:: MATERIAL PROVIDED ::

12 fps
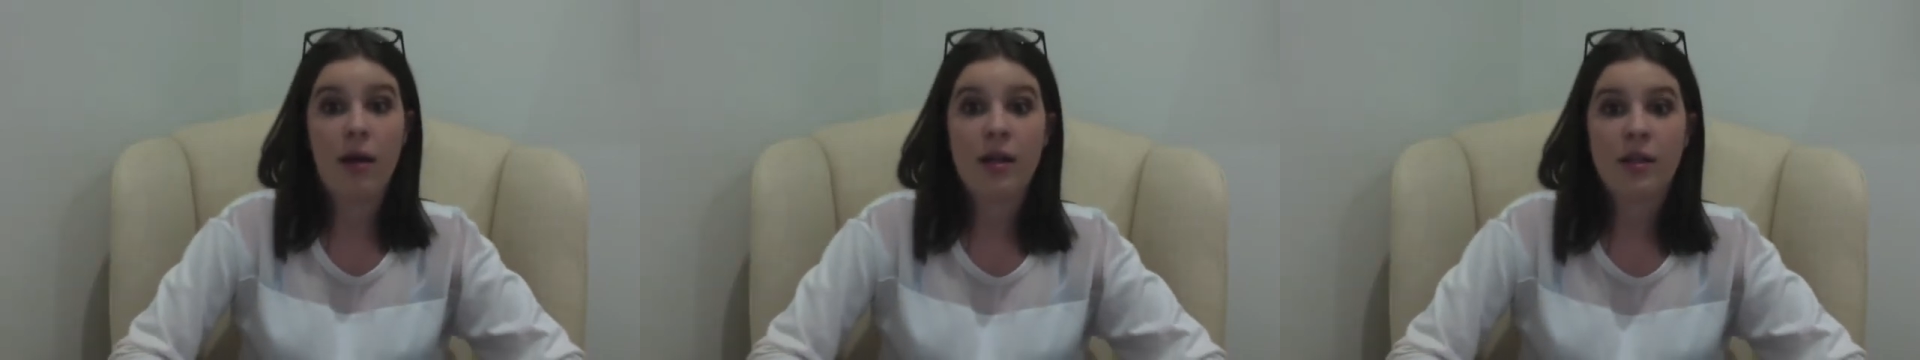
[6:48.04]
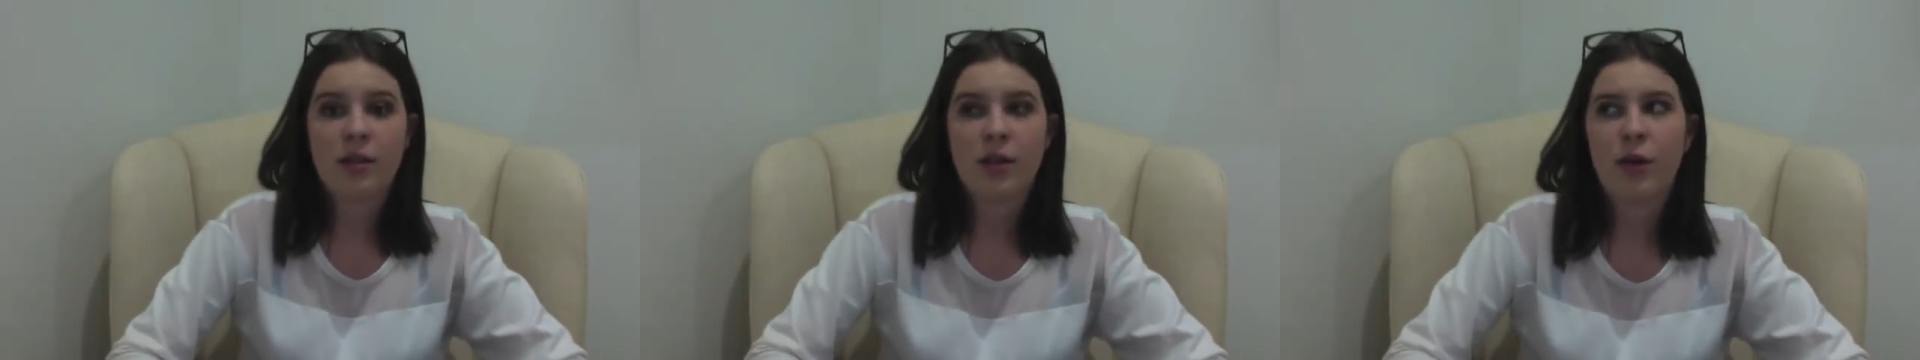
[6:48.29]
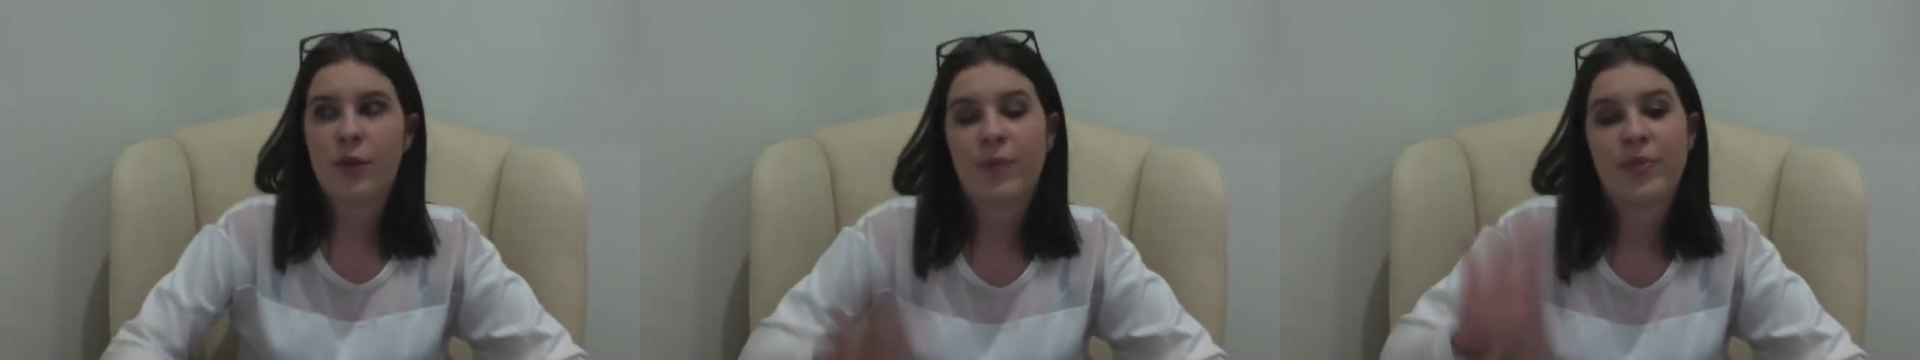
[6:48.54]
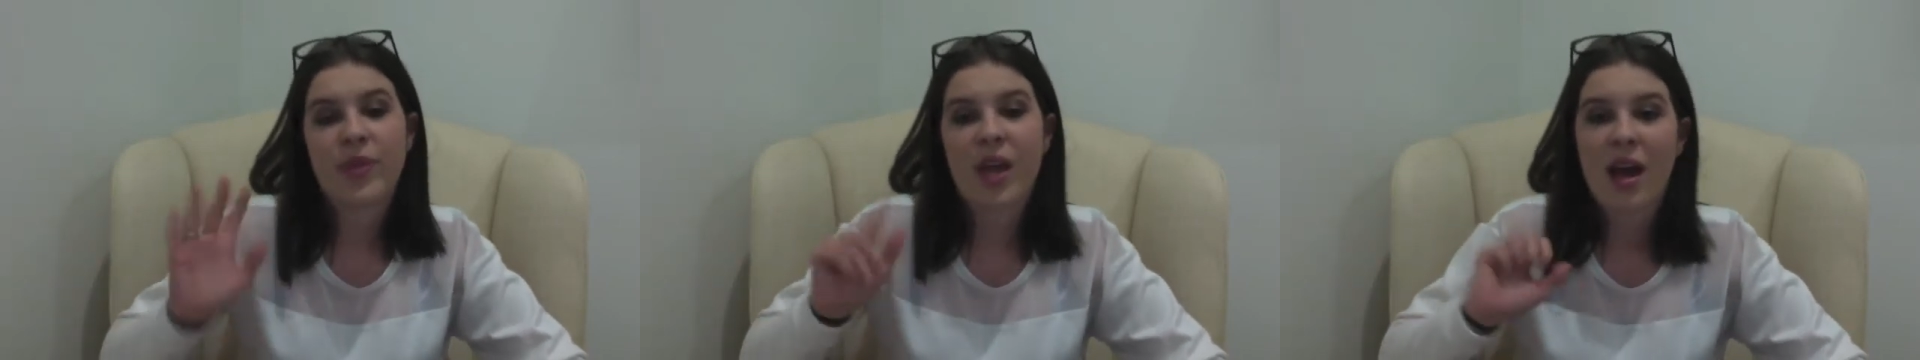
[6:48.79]
so
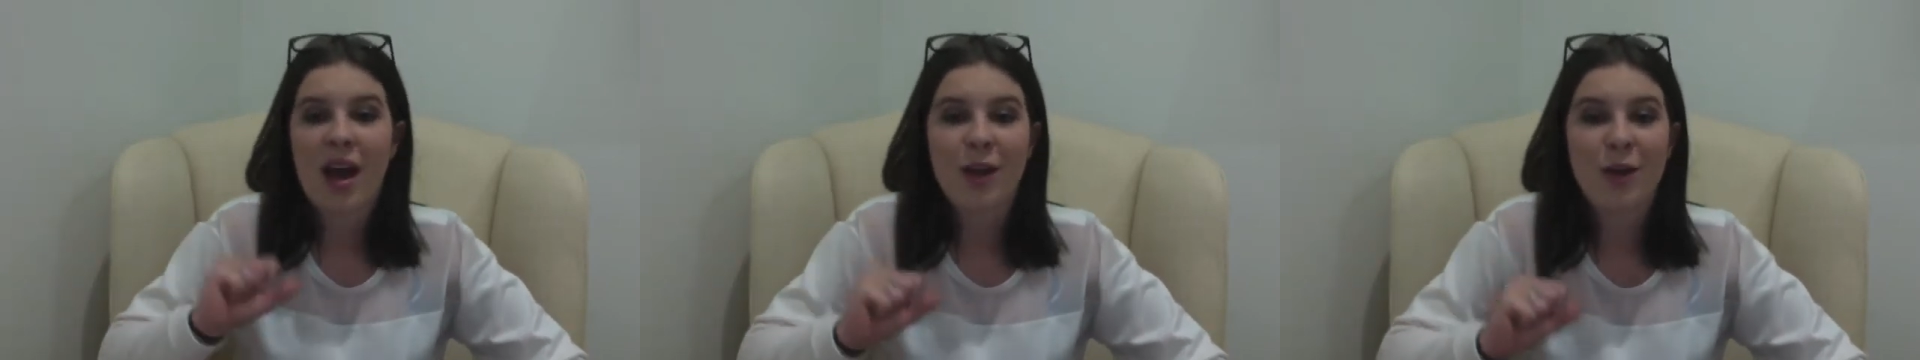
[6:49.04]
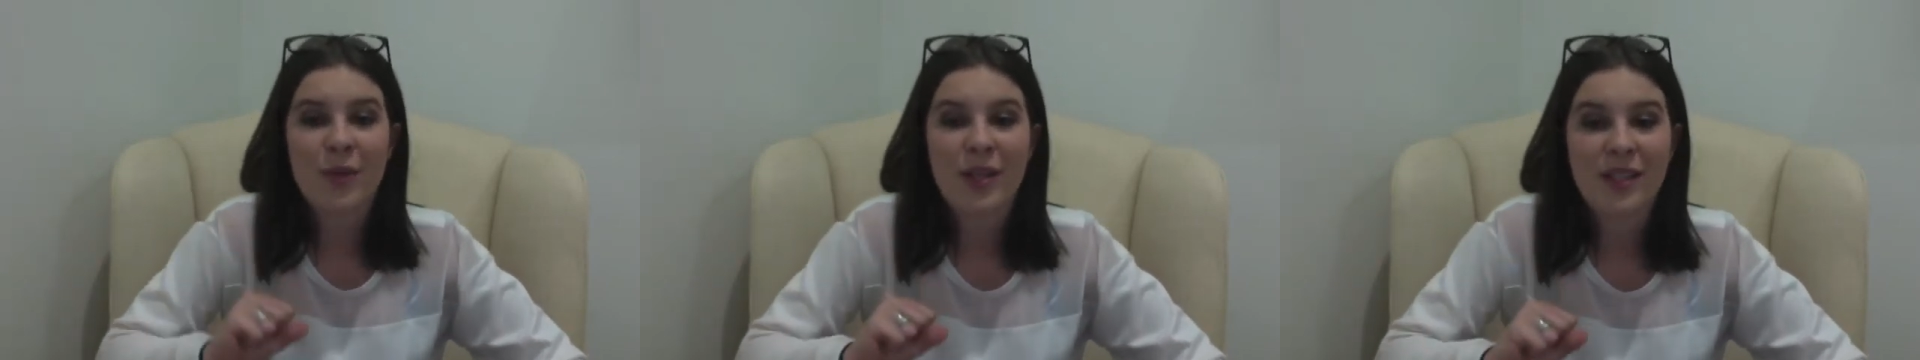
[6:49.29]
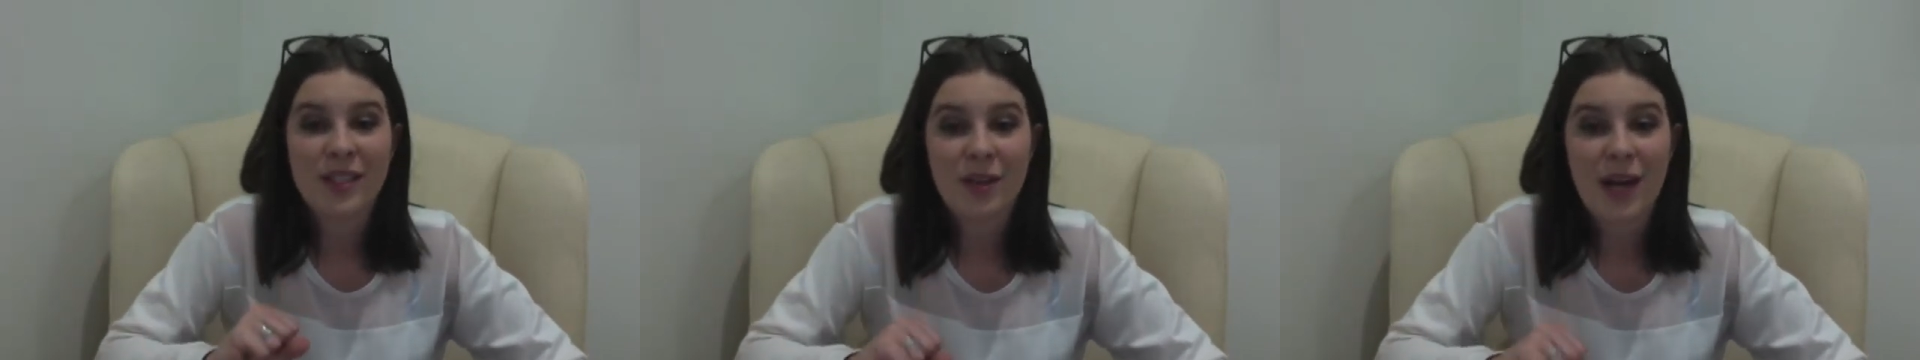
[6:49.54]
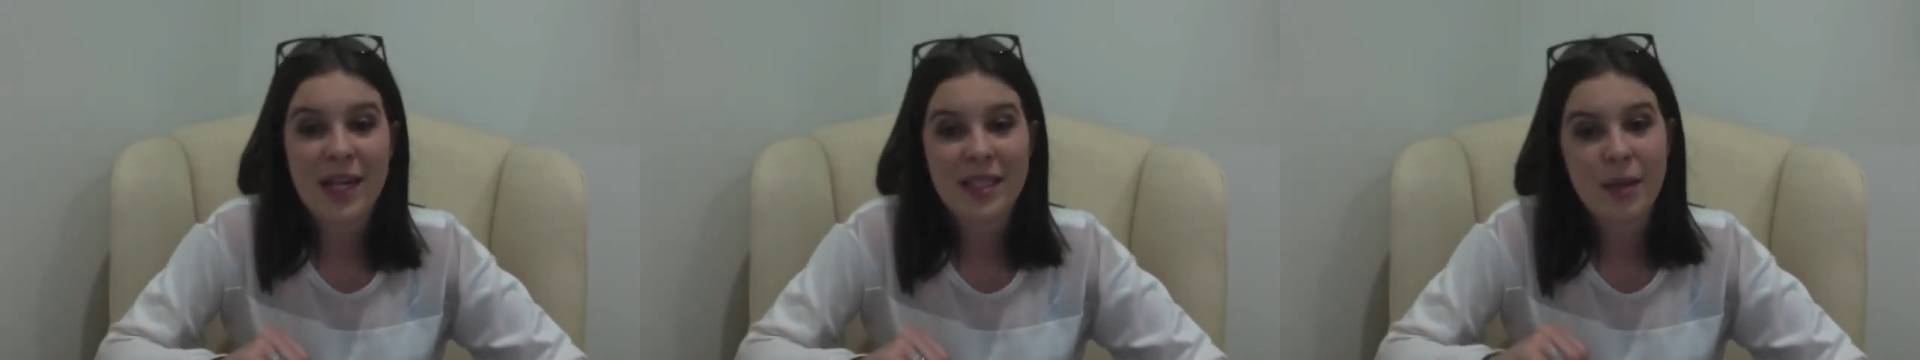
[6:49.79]
I don't know whether he still
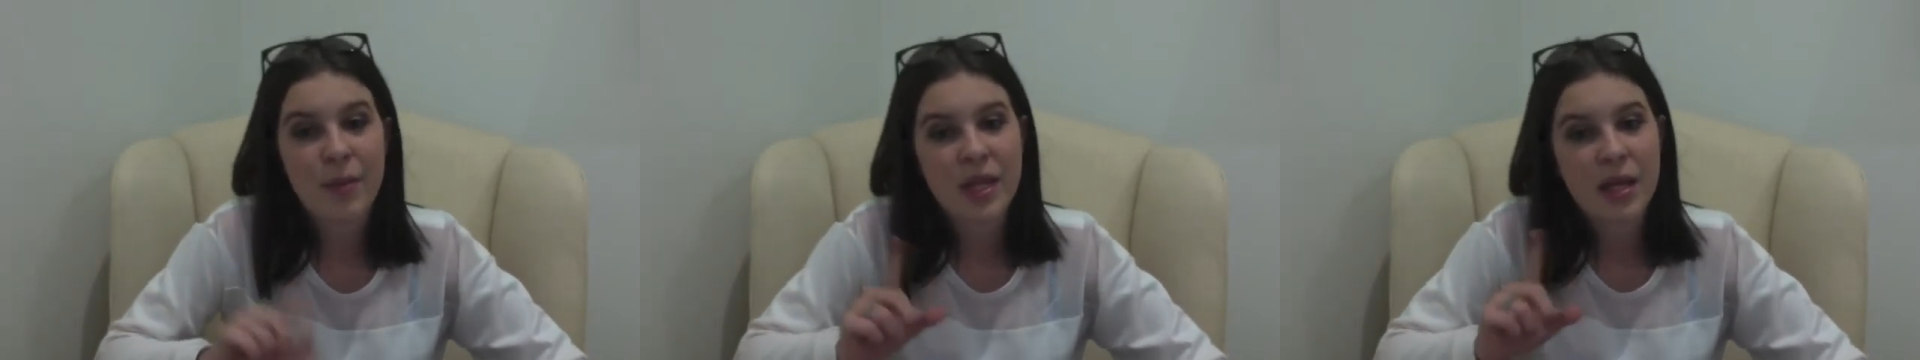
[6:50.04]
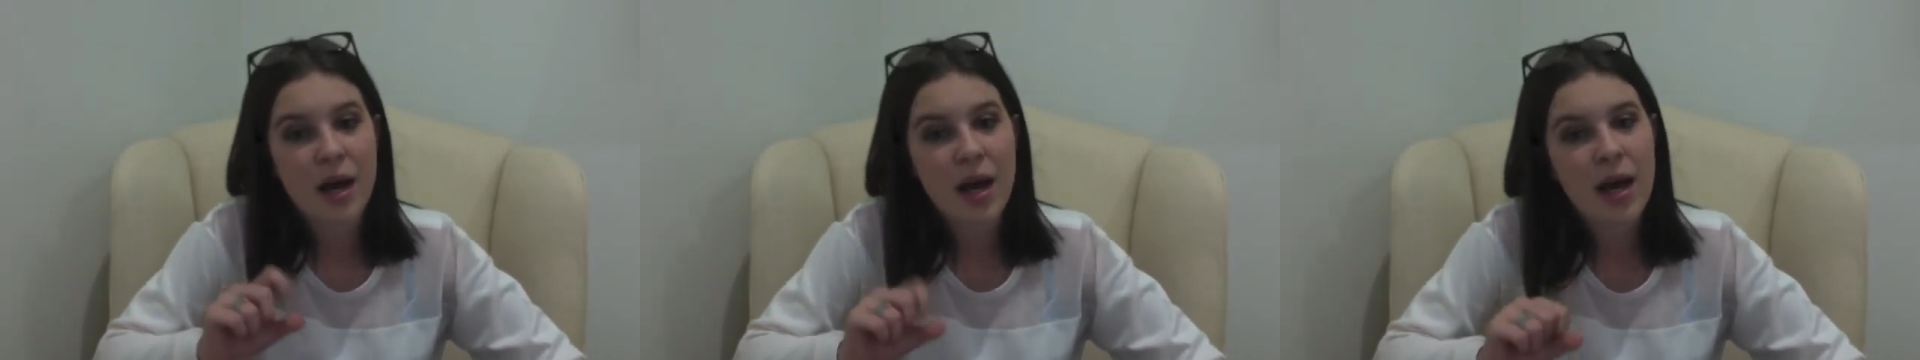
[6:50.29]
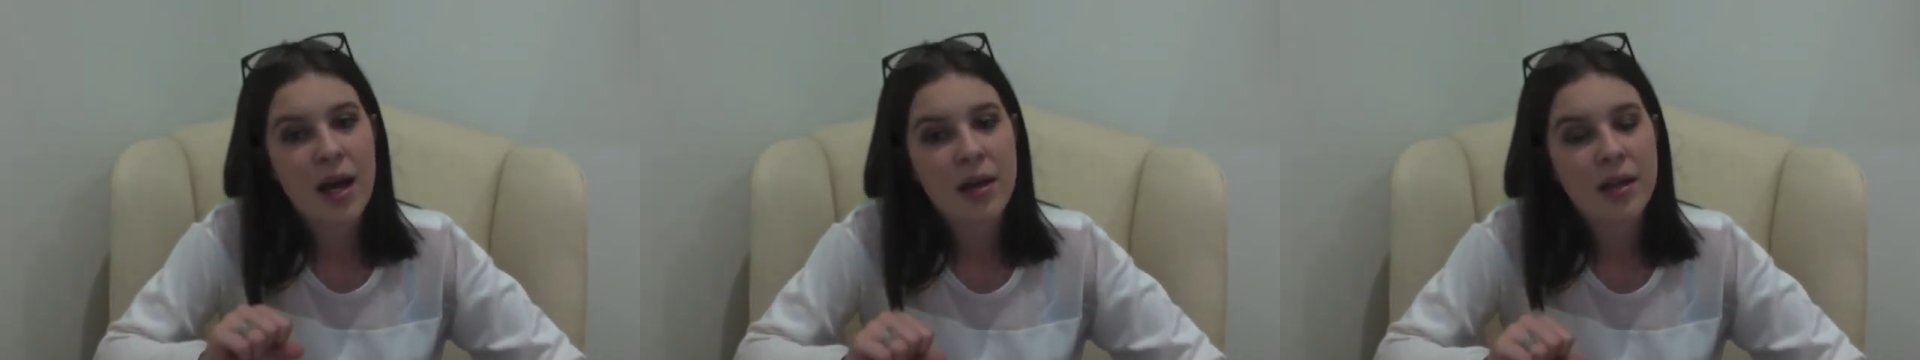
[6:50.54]
has it, but the guy,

:::

* INSTRUCTIONS FOR THE TASK: Could you write out every record exactly, leaving the pictures out?

* TASK OUTPUT:
12 fps
[6:48.04]
[6:48.29]
[6:48.54]
[6:48.79]
so
[6:49.04]
[6:49.29]
[6:49.54]
[6:49.79]
I don't know whether he still
[6:50.04]
[6:50.29]
[6:50.54]
has it, but the guy,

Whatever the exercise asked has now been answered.